Теперь устроенный мирок сдует ураганом от одной ее глупости. От слабости, которой поддалась. А ведь надо было не слушать никого, закрыть глаза и перетерпеть. И все бы кончилось. И все бы пошло как прежде. А теперь как прежде у нее уже не будет. Не знала, не имела опыта, вот и попалась. Слишком спокойной и мирной была ее жизнь. Казалось, что дурное случается с кем угодно, только не с ней.
Побродив по комнатам, она поняла, что больше не может оставаться одна. Иначе наделает глупостей: в окно выбросится или мышьяка наглотается. В какой-то миг Екатерине Семеновне показалось, что это единственный выход. Покончить все разом, чтобы позора не сносить. Это искушение она отложила на самый крайний случай. Если совсем припрет. Нельзя оставить дочку без матери. А вдруг все еще образуется. Вдруг страх исчезнет, и она вздохнет с облегчением.

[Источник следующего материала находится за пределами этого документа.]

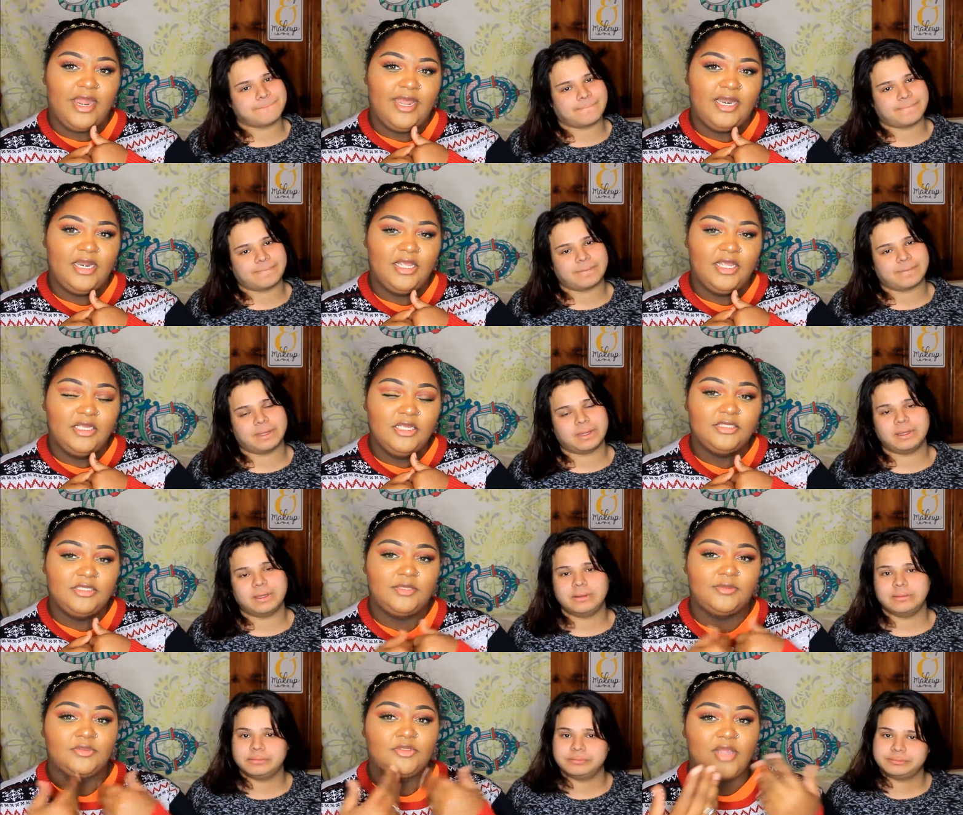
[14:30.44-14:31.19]
Speaker 1: it,
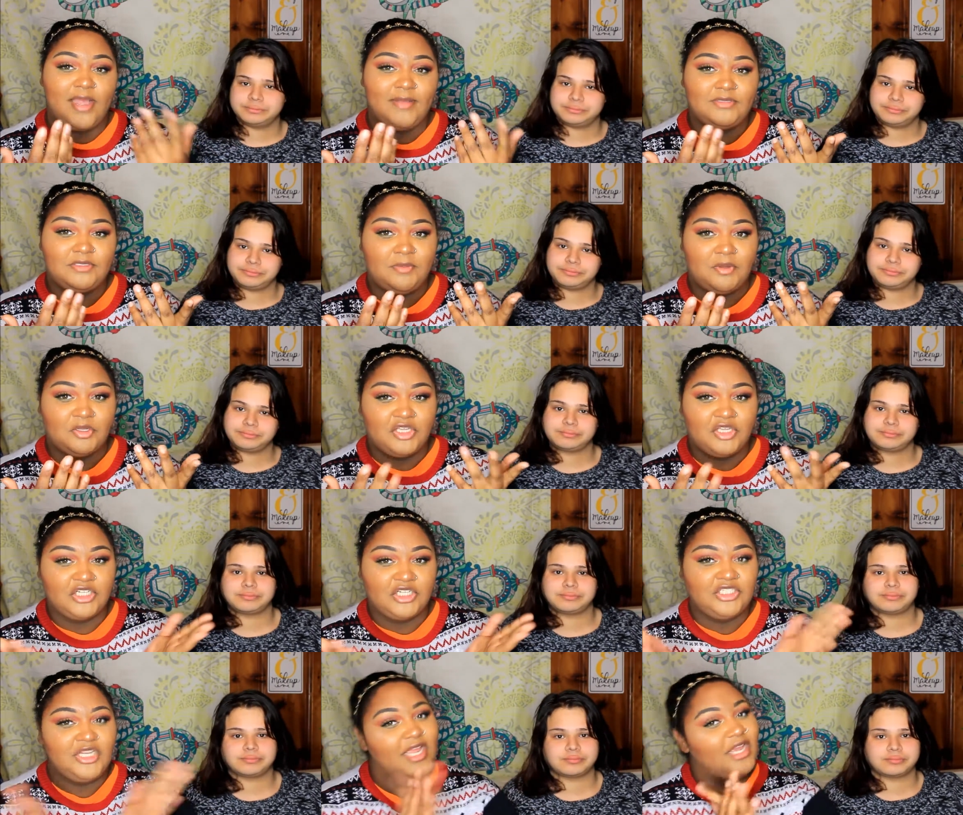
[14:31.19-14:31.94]
subscribe to both
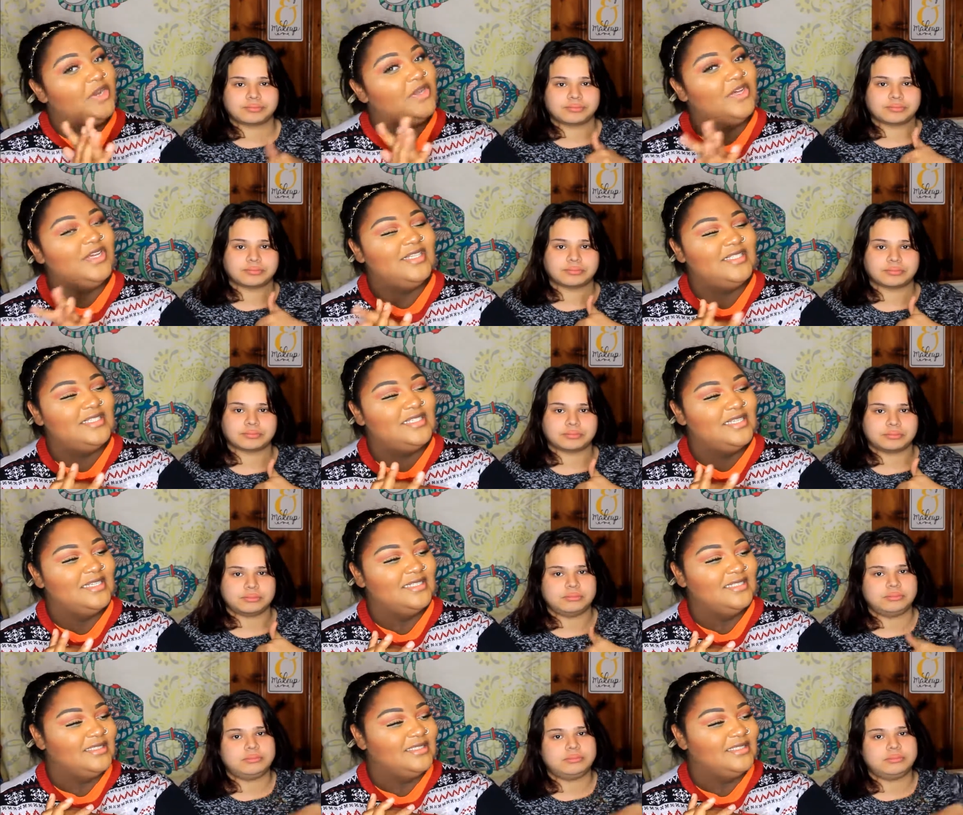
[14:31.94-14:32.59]
our channels.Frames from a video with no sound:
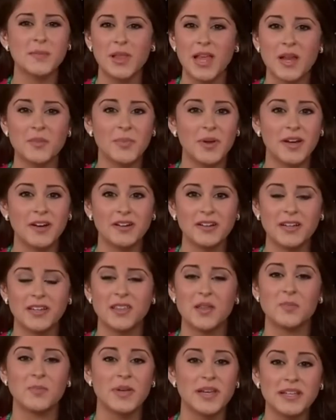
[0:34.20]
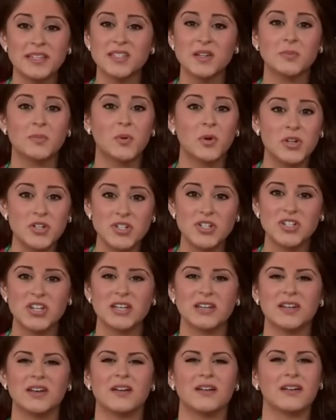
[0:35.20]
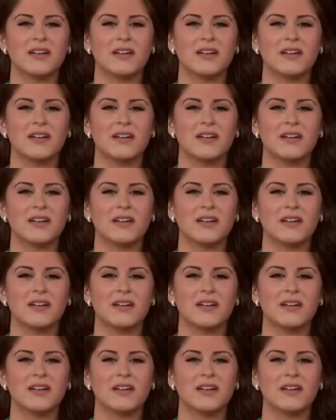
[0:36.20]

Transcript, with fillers: Planned Parenthood, the biggest abortion chain in our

Екатерина Семеновна накинула меховую накидку, пристроила шляпу и открыла дверь. В проеме стоял молодой человек и смотрел прямо на нее. От неожиданности дама попятилась, что при ее комплекции было трудно. Она сильно стукнулась спиной о косяк. Незнакомец смотрел прямо, не мигая. Было в его голубых глазах что-то такое, что буравчиком ввинчивалось в сердце и вынимало душу. Словно уже знал все и только пришел, чтобы получить признание и тут же надеть кандалы. Скорее всего, этих ужасов во взгляде гостя не было и все это Екатерина Семеновна навыдумывала. Необъяснимым женским чутьем она поняла, что этот юноша пришел за ней, пришел из полиции, и теперь начинается самое страшное. Приближается медленно и неотвратимо, как нож во сне, от которого некуда бежать.
Дама совершенно пала духом. Горячая волна паники окатила до самых пяток, так что щеки пошли пунцовыми пятнами. Безвольно заплетаясь языком, она проговорила:
— Что… Кто… Кого вам надо… Нет… Зачем…
Юноша представился и попросил разрешения войти. Екатерина Семеновна отступила назад, посторонилась, словно уже не была хозяйкой в доме и с ней могли делать все, что угодно. Гость не спешил надевать кандалы. Прикрыв дверь за собой, он снял шляпу и только смотрел с интересом. У нее промелькнула мысль: вот ведь изучают, как кролика, сейчас резать будут. От этого накатила такая слабость, что Екатерина Семеновна схватилась за спинку стула и присела. Забыв даже пригласить страшного гостя в дом.